▶ The problem:
For each record below, set it down exactly but leave out any picture.

Data for this exercise Block Start

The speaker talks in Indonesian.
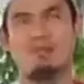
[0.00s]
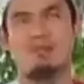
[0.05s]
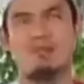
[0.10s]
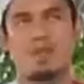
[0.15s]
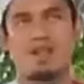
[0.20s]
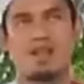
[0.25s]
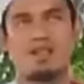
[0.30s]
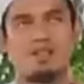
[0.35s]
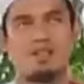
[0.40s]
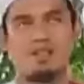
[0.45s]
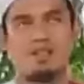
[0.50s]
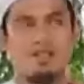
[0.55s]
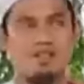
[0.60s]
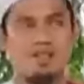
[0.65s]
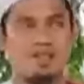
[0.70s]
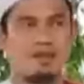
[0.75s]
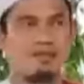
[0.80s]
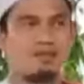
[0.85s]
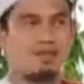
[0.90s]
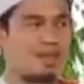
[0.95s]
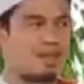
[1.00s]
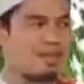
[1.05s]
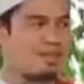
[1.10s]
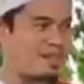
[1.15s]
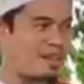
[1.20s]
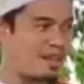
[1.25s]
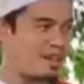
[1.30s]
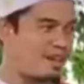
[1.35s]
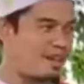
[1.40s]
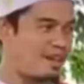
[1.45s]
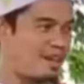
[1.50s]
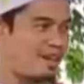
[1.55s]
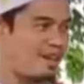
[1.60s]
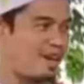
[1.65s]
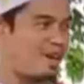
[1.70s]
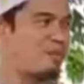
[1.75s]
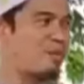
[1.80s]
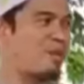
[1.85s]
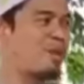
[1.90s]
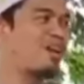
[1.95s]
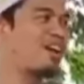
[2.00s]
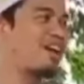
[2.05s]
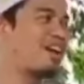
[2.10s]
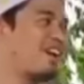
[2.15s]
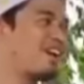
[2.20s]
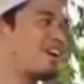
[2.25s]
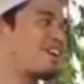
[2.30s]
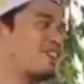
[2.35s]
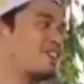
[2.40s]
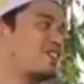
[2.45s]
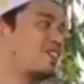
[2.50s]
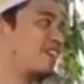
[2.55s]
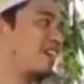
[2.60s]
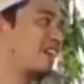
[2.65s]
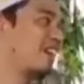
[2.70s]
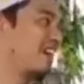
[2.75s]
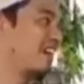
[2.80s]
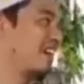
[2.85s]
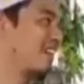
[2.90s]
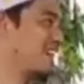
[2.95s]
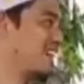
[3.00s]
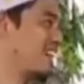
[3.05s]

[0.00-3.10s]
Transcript: para sayyid, para sadah nggak boleh GR juga.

Data for this exercise Block End

▶ Solution to this problem:
The speaker talks in Indonesian.
[0.00s]
[0.05s]
[0.10s]
[0.15s]
[0.20s]
[0.25s]
[0.30s]
[0.35s]
[0.40s]
[0.45s]
[0.50s]
[0.55s]
[0.60s]
[0.65s]
[0.70s]
[0.75s]
[0.80s]
[0.85s]
[0.90s]
[0.95s]
[1.00s]
[1.05s]
[1.10s]
[1.15s]
[1.20s]
[1.25s]
[1.30s]
[1.35s]
[1.40s]
[1.45s]
[1.50s]
[1.55s]
[1.60s]
[1.65s]
[1.70s]
[1.75s]
[1.80s]
[1.85s]
[1.90s]
[1.95s]
[2.00s]
[2.05s]
[2.10s]
[2.15s]
[2.20s]
[2.25s]
[2.30s]
[2.35s]
[2.40s]
[2.45s]
[2.50s]
[2.55s]
[2.60s]
[2.65s]
[2.70s]
[2.75s]
[2.80s]
[2.85s]
[2.90s]
[2.95s]
[3.00s]
[3.05s]

[0.00-3.10s]
Transcript: para sayyid, para sadah nggak boleh GR juga.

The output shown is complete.